# Any chance of a new mortgage?



## Arches1 (28 Apr 2014)

Hi all,

I posted previously and you were all very helpful, thank you for that.  I am still going through stuff with house but it is mostly to do with ex partner now and not the bank.  I will be selling the house which is not in negative equity, however when I appealed a restructuring arrangement the bank put the mortgage back up to the full amount, I fell in to arrears (approx 2500).  I was told over the phone that mortgage restructuring would be retrospective so not to worry about arrears. However, I have since found out this is not the case. I agreed to loan extension and restructuring of arrears which I thought would wipe them out. Myself and partner will be looking for a new house but my arrears are still showing on ICB report as 'fresh'.  I phoned the mortgage business side of the bank and they said not a chance would I get another mortgage, come back in a year.  Is it likely I would get one in a year? If I clear arrears asap will it still take 5 years to clear from ICB or the full term of the mortgage? I'm so confused. We have good salaries, he has savings, no loans, no other credit issues. Thanks in advance.


----------



## Bronte (29 Apr 2014)

You may well be confused but it is not at all clear what you are doing or asking?


----------



## Lucuma (29 Apr 2014)

Arches I assume you are selling the house you own with your ex before buying one with your new partner?


----------



## Arches1 (29 Apr 2014)

Apologies, I wrote that on my phone last night!  Yes Lucuma, I am selling a property in positive equity that I owned with my ex partner (he left in 2009).  I am hoping to buy a propery with new partner in the future but I had arrears on my current mortgage due to a number of factors. The arrears are minimal and the bank agreed to re-capitalise them but I just found out they could be paid back through a gift of money.  These arrears however are a black mark on an ICB report so I was wondering whether it was likely if I would get another mortgage?


----------



## Lucuma (30 Apr 2014)

No it was just the way you said you phoned up asking for a new mortgage and were told to come back in a year, it sounded like you were looking for the new mortgage now before selling the house you own with your ex? I mean do you think you will have your current house sold and everything settled in 1 year? 
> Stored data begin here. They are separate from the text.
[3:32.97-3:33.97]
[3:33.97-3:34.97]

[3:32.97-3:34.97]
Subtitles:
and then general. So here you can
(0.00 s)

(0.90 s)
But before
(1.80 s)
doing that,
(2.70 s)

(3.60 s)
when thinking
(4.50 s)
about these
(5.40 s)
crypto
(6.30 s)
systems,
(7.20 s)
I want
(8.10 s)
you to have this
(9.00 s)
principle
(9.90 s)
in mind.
I guess first things first - sell the house asap and settle the existing mortgage, then go about applying for a new one? And deal with the ICB issue then.


----------



## Arches1 (30 Apr 2014)

Thanks Lucuma,

That is what I think I will do, going to save a bit more etc first.  Houses in the area have been selling in a matter of days so I don't see a problem with that side hopefully!  There may be an issue with distribution of any remaining funds to myself and my ex after paying the mortgage to ICS, but that will be for another day to work out.  Thanks again, hopefully the ICB report will be sorted when we go to look for a mortgage.


----------



## Lucuma (30 Apr 2014)

Arches1 said:


> Houses in the area have been selling in a matter of days so I don't see a problem with that side hopefully! There may be an issue with distribution of any remaining funds to myself and my ex after paying the mortgage to ICS, but that will be for another day to work out.


 
That is not a bad problem to have on here !!! 
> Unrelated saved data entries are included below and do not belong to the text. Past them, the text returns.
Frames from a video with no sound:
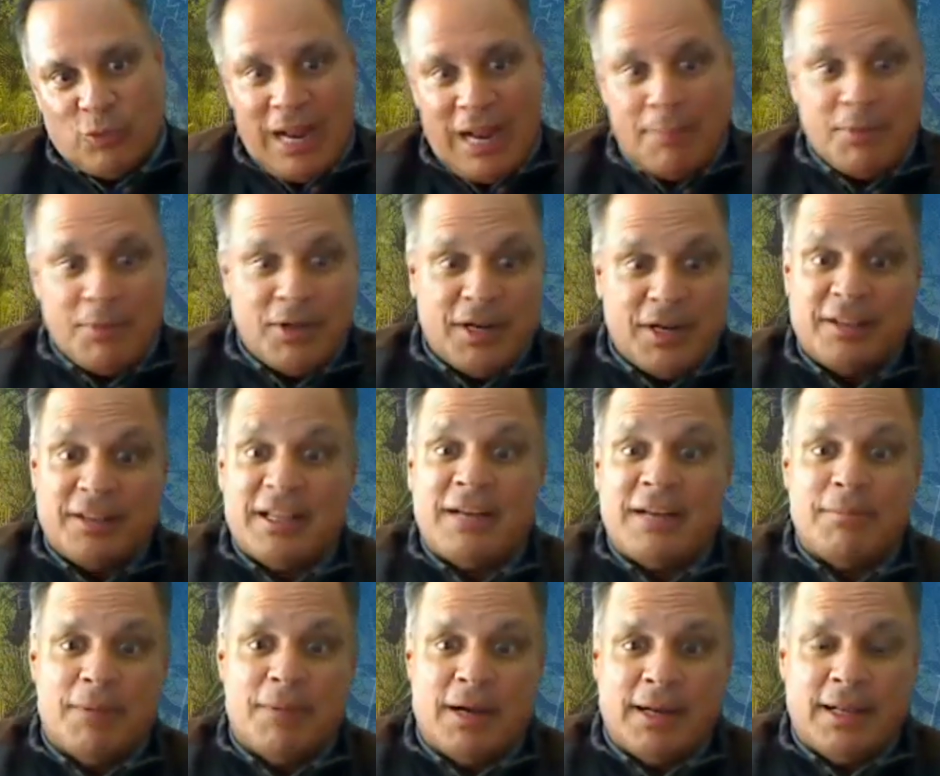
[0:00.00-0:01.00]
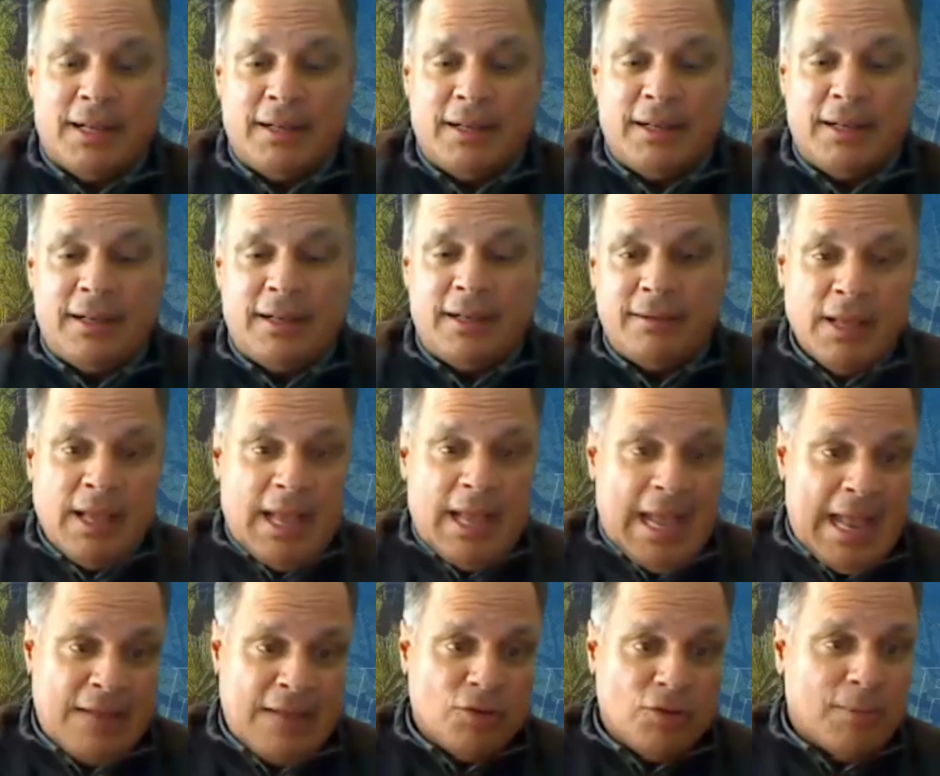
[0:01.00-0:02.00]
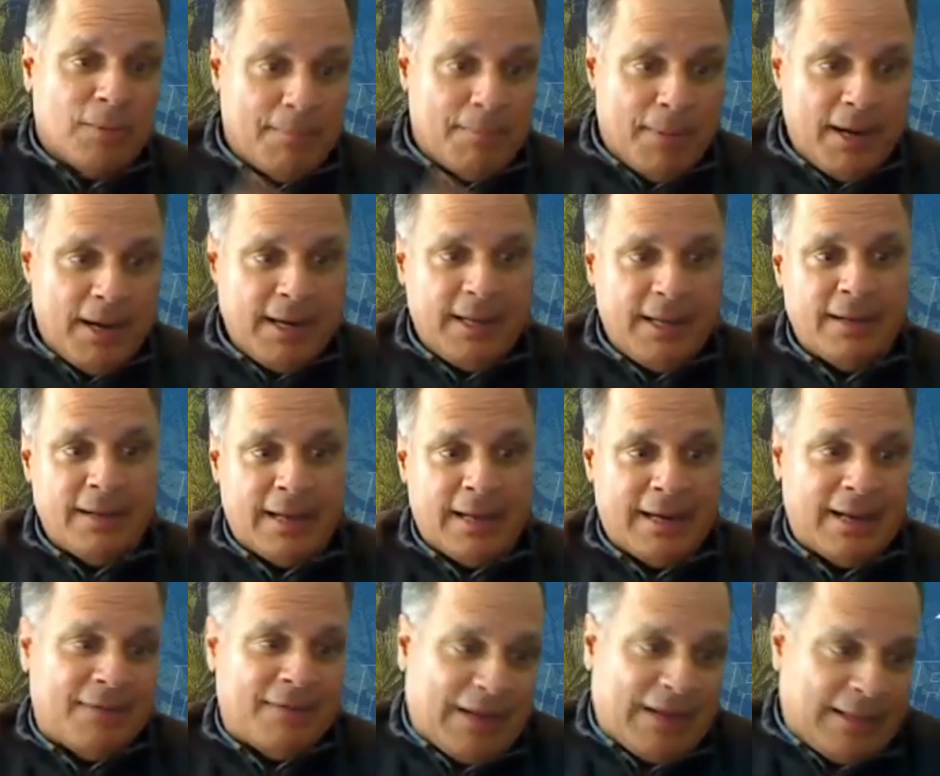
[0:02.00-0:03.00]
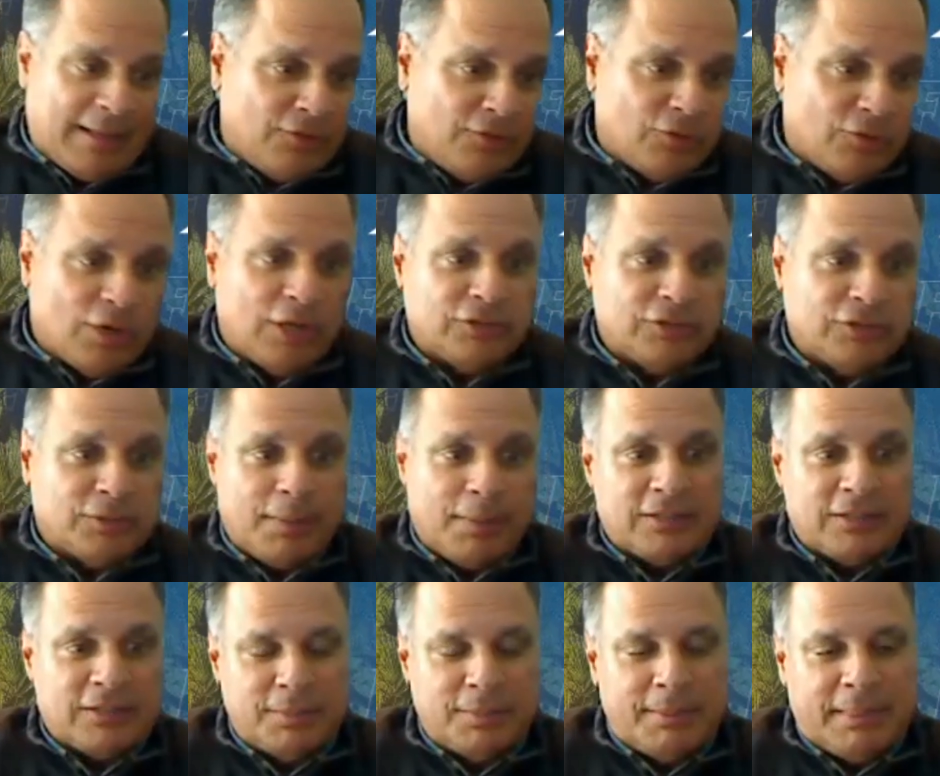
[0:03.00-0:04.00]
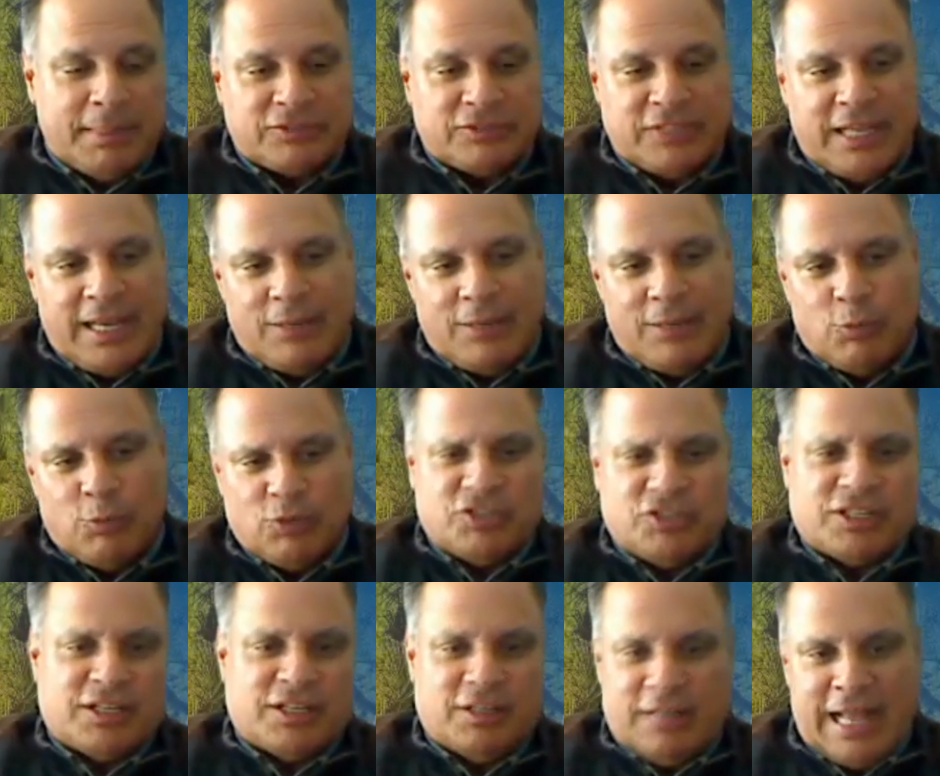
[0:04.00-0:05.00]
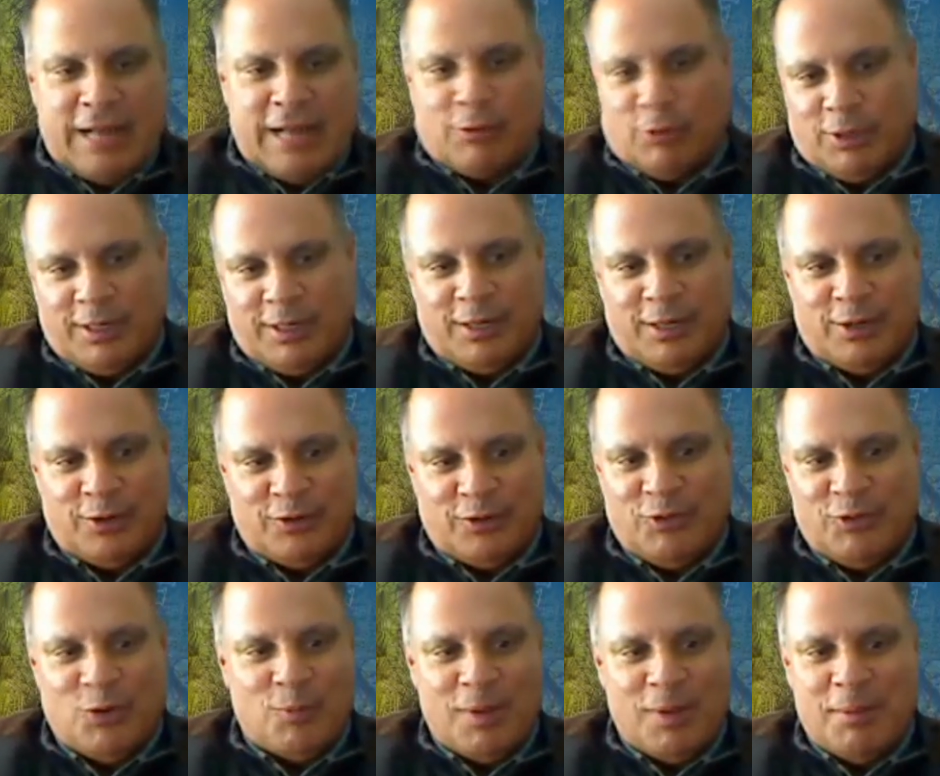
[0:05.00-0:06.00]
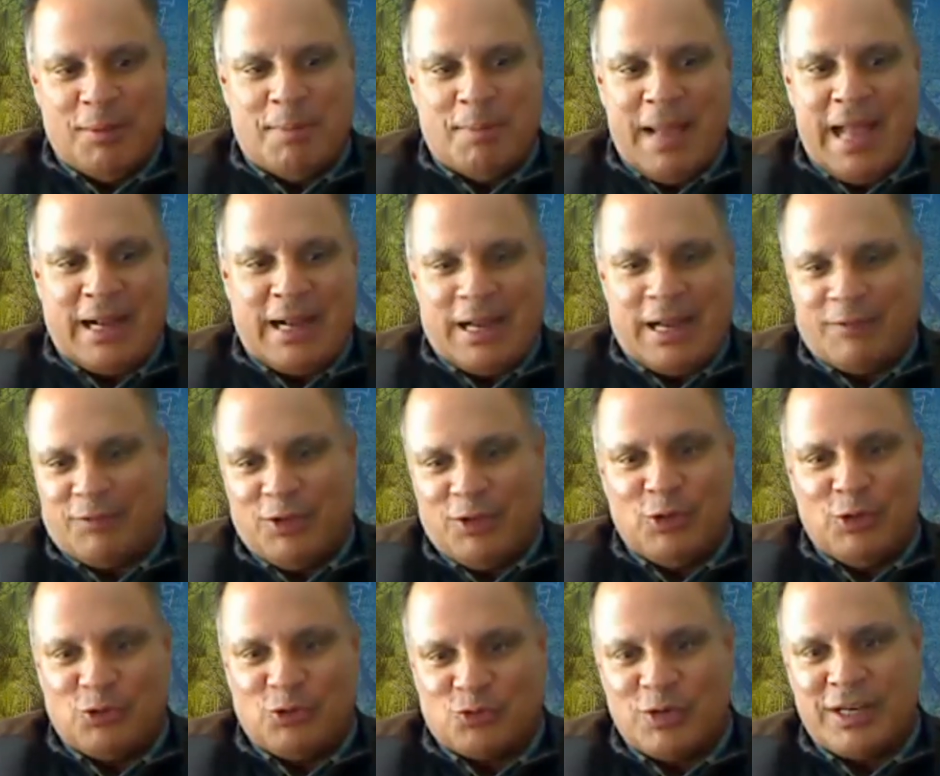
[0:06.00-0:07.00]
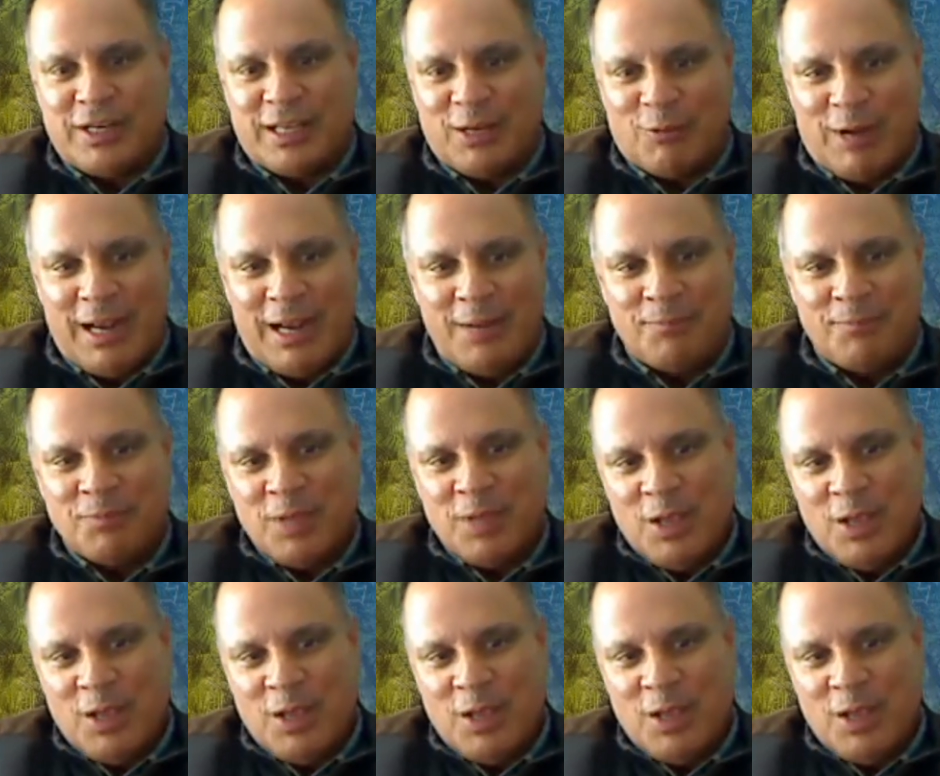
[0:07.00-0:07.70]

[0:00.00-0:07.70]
when I'm going to lend money and you're my buddy, and if I lend you $100, maybe I'll say, hey, what's the collateral here? If you don't pay me back after you go drinking, right?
By the way Arches, looking back at your original situation in 2012: 
_Amount outstanding: 258,000
Value of home: Bank says 180,000 
_
Have house prices really increased that much in <2 yrs that 80k of negative equity was wiped out?


----------



## Arches1 (30 Apr 2014)

Lucuma,

I know, very lucky to have this problem if it sells, though in fairness I didn't expect to be selling up at all this soon. Yes , or so I've been told from estate agents. The last 'new' house in the estate sold for €250000. There are no more available. I do think the bank's figures were lower at the time and there wasn't much in the way of proving them wrong as not many houses were selling.


----------



## Lucuma (1 May 2014)

That's a fantastic outcome for you Arches. Your neg equity has disappeared and (I presume) your ex is amiable to selling. The end is within sight!


----------



## Arches1 (1 May 2014)

Lucuma,

I hope it all works out, I will keep you updated when I apply for a new mortgage if we are sucessful.  Thanks for your help.

Arches


----------



## Arches1 (18 Jun 2014)

Just thought I'd update you all. My house is on the market a few weeks, lots of interest but no offers yet. The bank I have my mortgage with rang me today to say we have been approved for a mortgage with them, despite arrears (now paid off) and despite extending the term. The mortgage we applied for is 40,000 less than what I owe on my own and my partner has a civil service job like myself. Just to show it can be done and people may not have to wait 5 years till icb records are clear.


----------